▶ Stored data
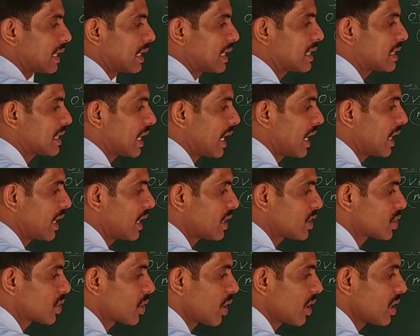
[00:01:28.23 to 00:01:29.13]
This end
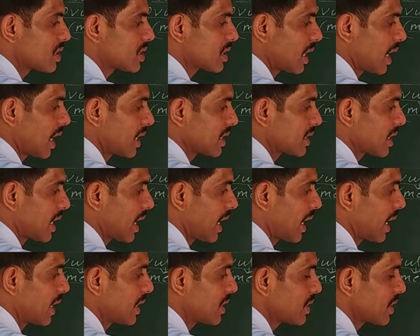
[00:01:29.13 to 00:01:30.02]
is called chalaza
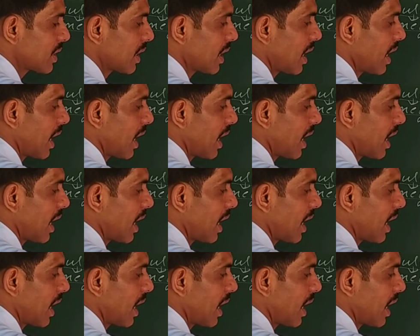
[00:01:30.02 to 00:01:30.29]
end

---

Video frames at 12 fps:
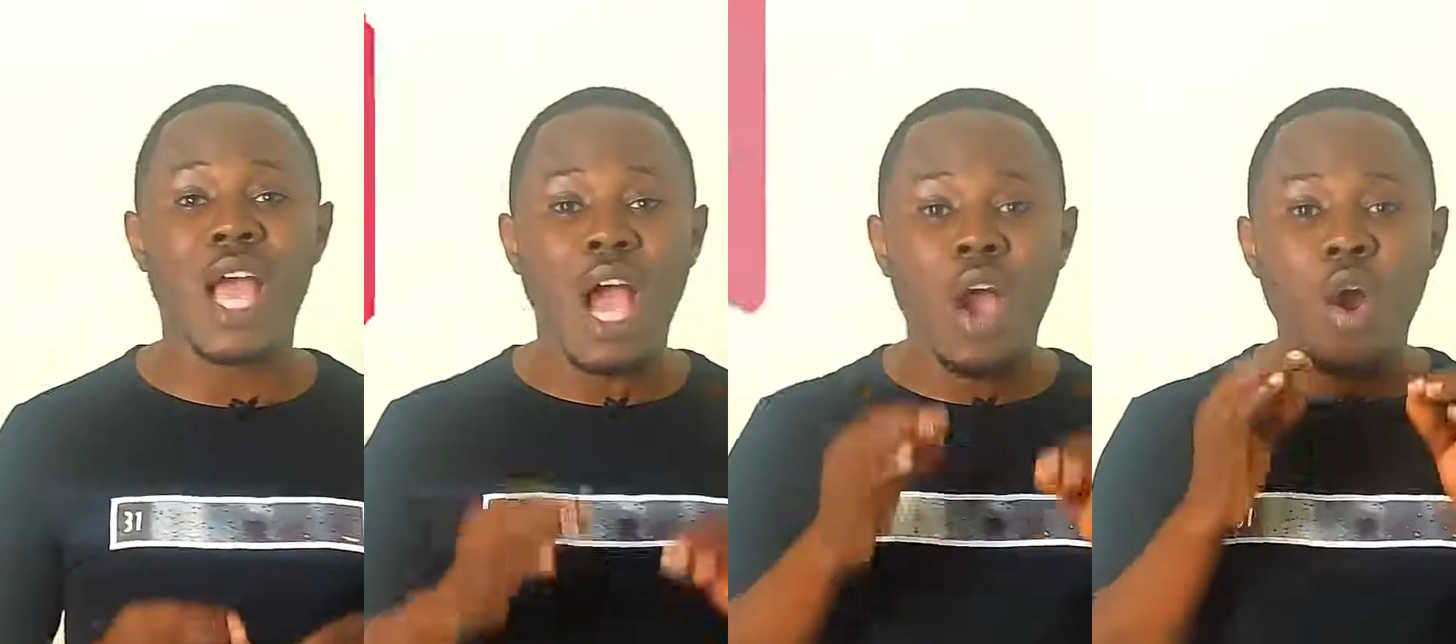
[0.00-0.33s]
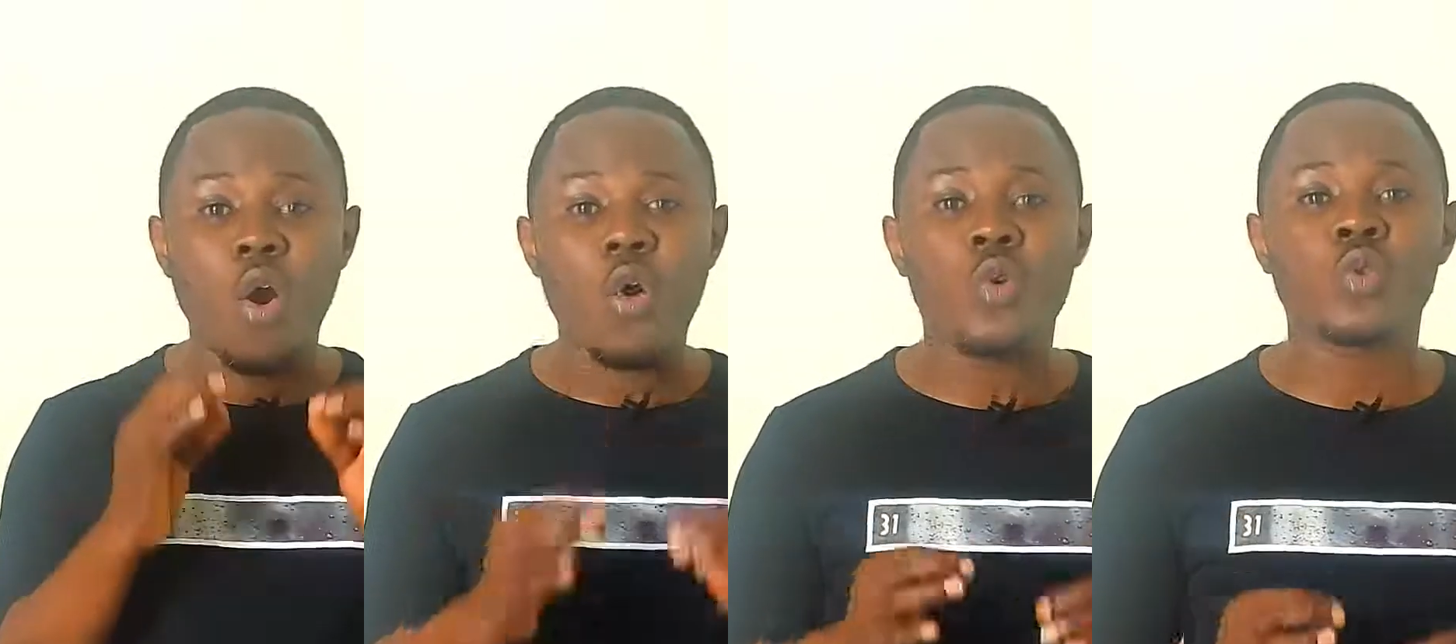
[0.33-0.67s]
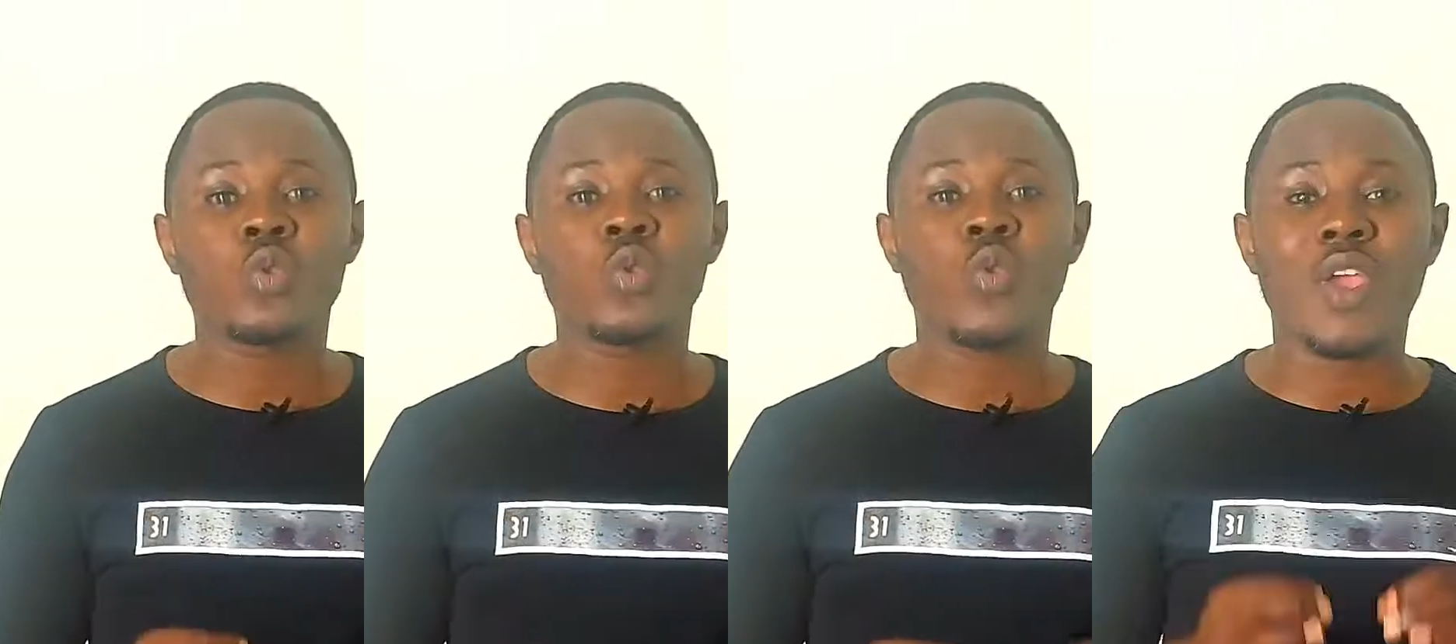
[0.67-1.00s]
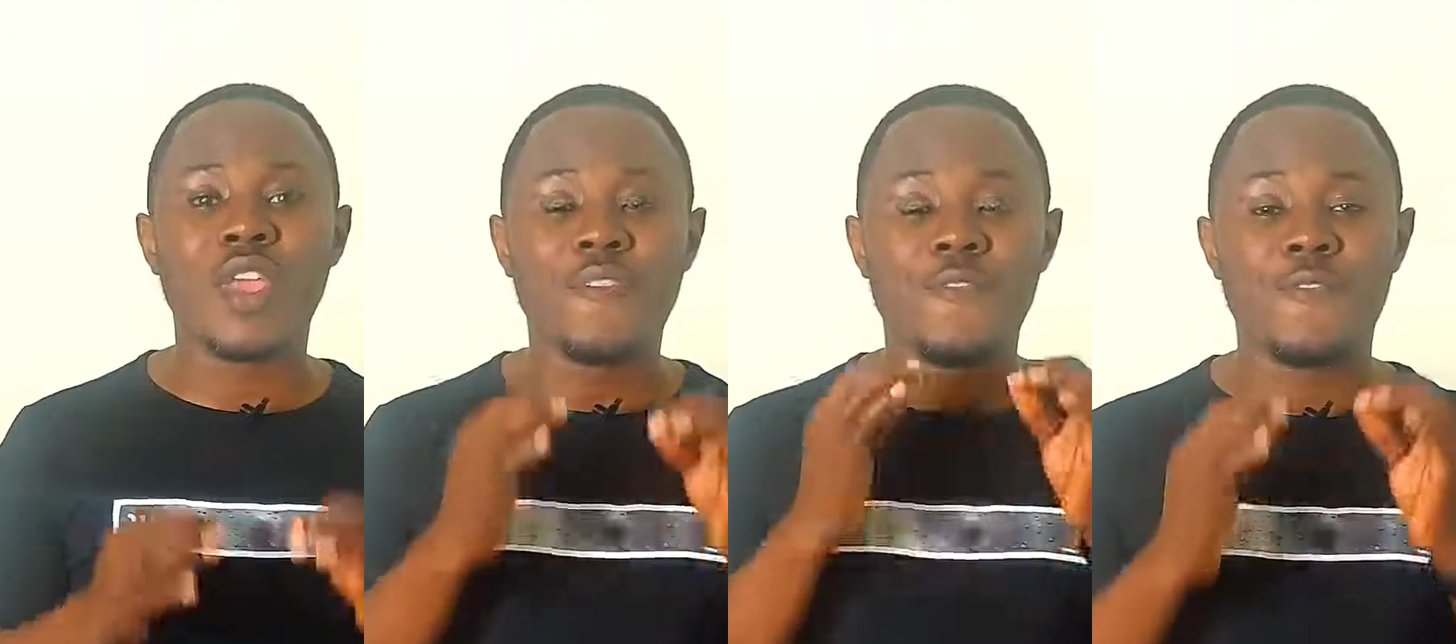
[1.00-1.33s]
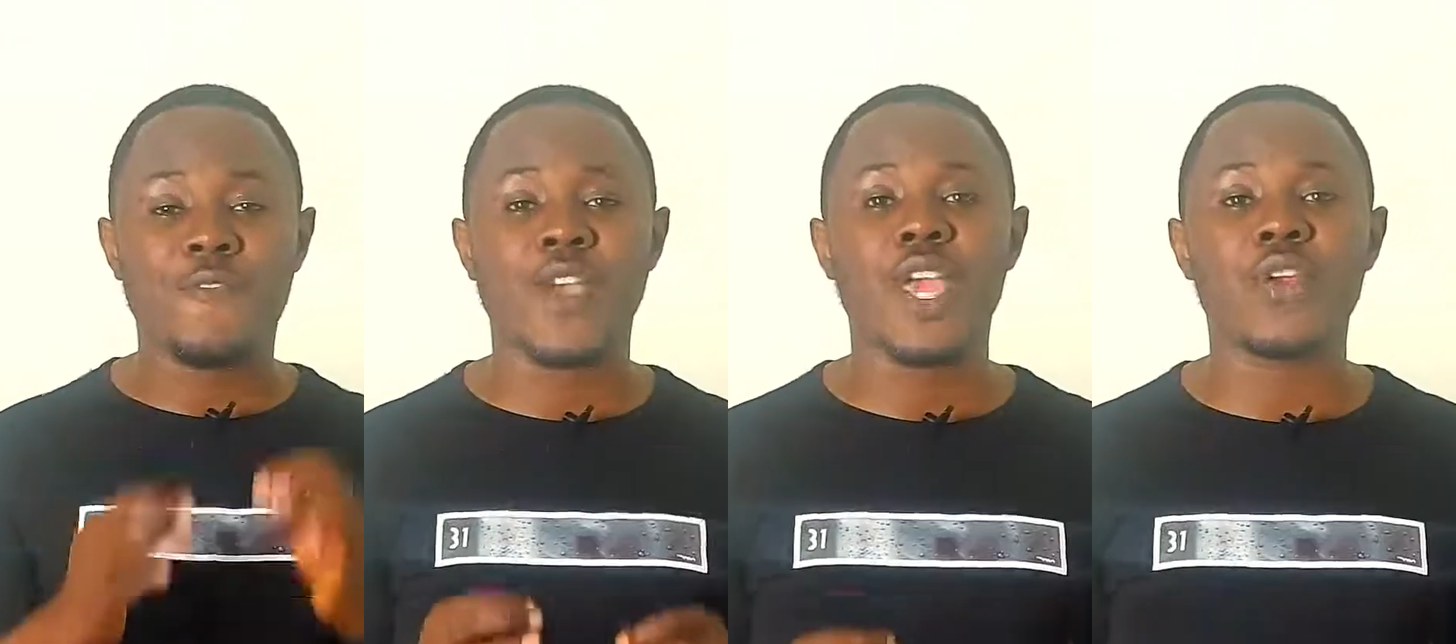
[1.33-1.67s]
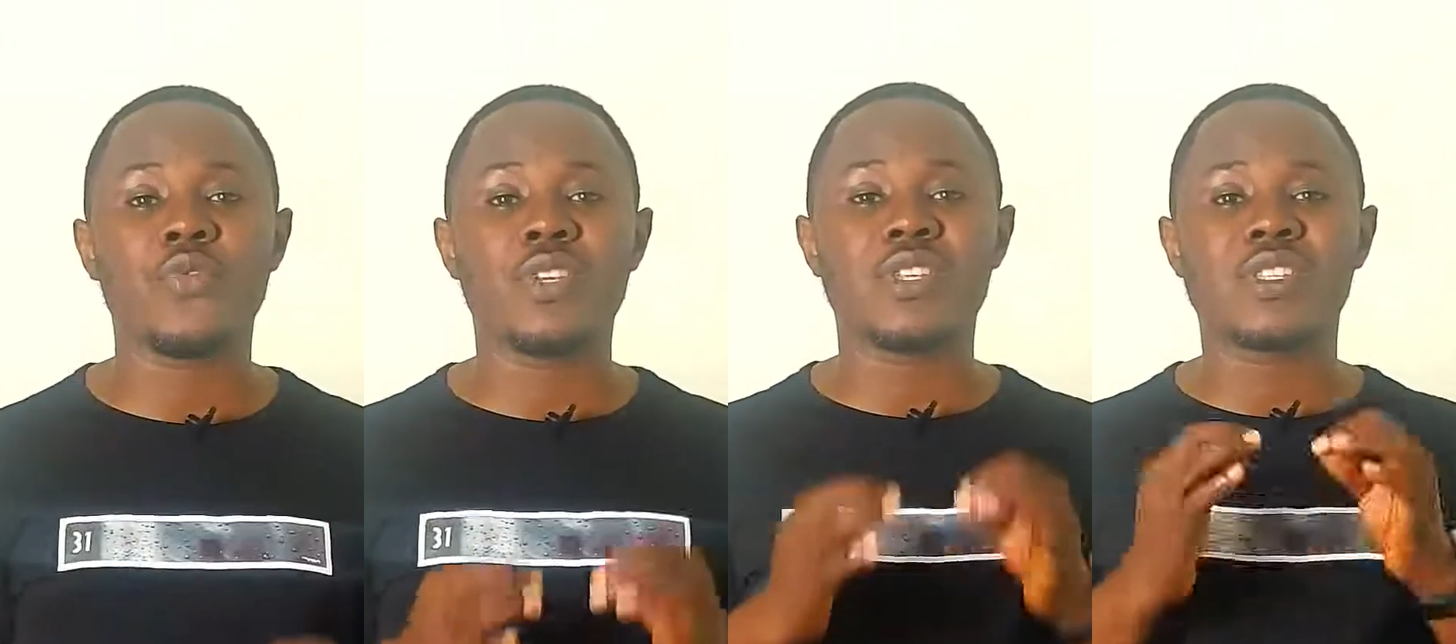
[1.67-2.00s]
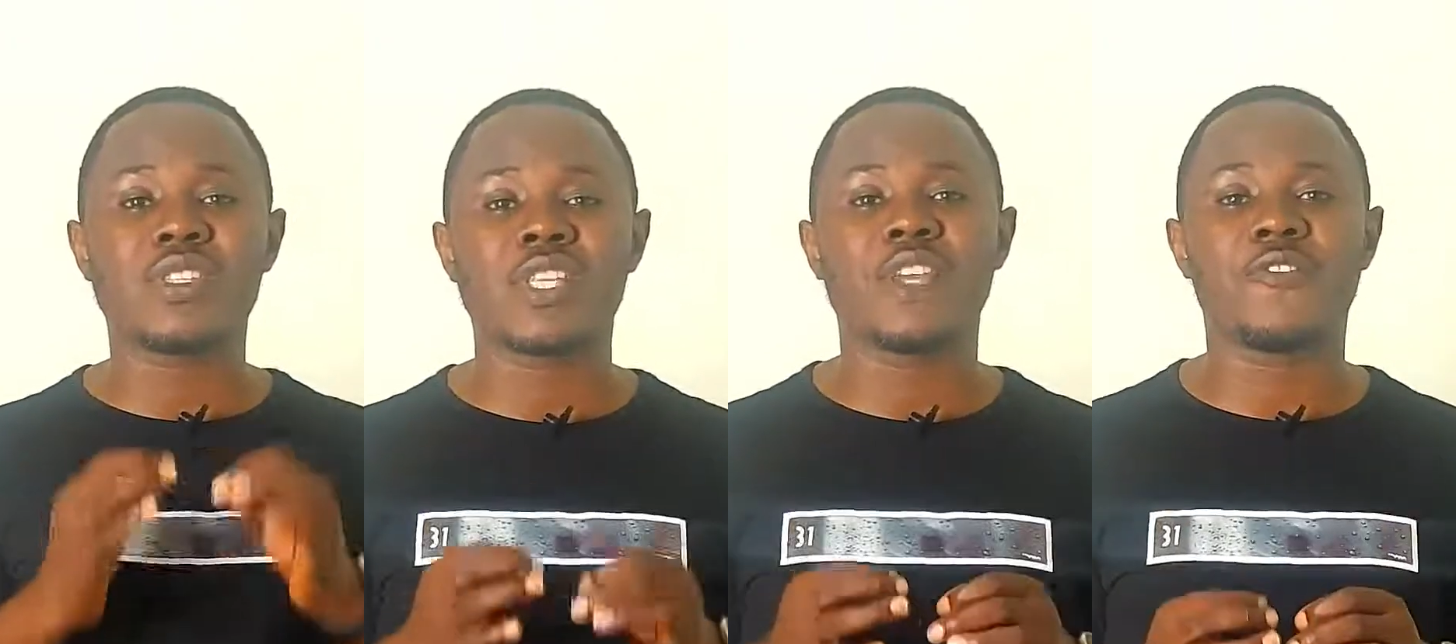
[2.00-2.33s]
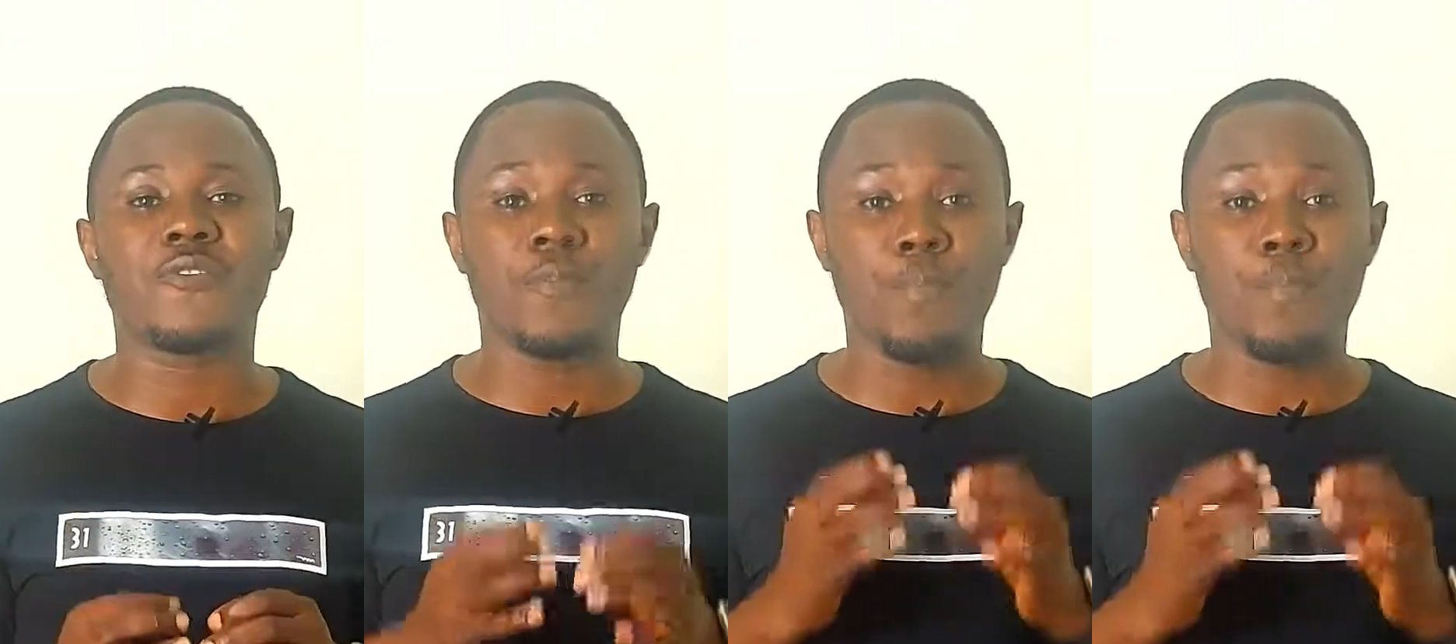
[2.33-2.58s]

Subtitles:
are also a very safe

==

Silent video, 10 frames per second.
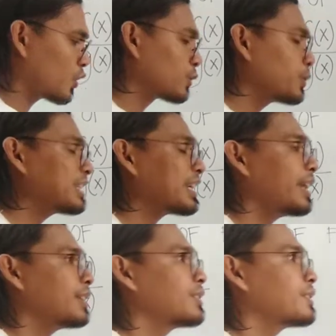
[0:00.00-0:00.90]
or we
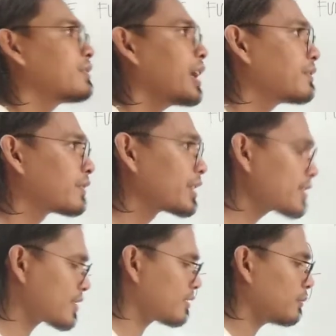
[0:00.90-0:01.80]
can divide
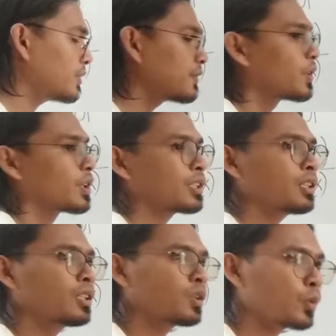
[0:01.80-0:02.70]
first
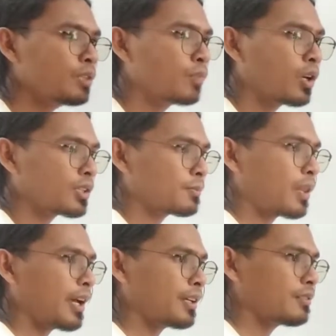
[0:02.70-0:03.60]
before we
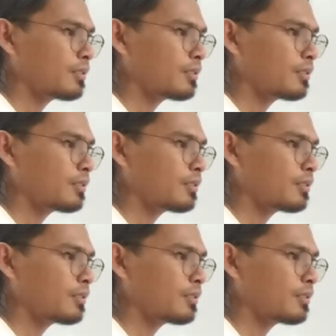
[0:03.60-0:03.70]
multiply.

▶ Task details
Go over the data above and copy every line that has the word "frames" in it.

▶ Answer to the exercise
Video frames at 12 fps:
Silent video, 10 frames per second.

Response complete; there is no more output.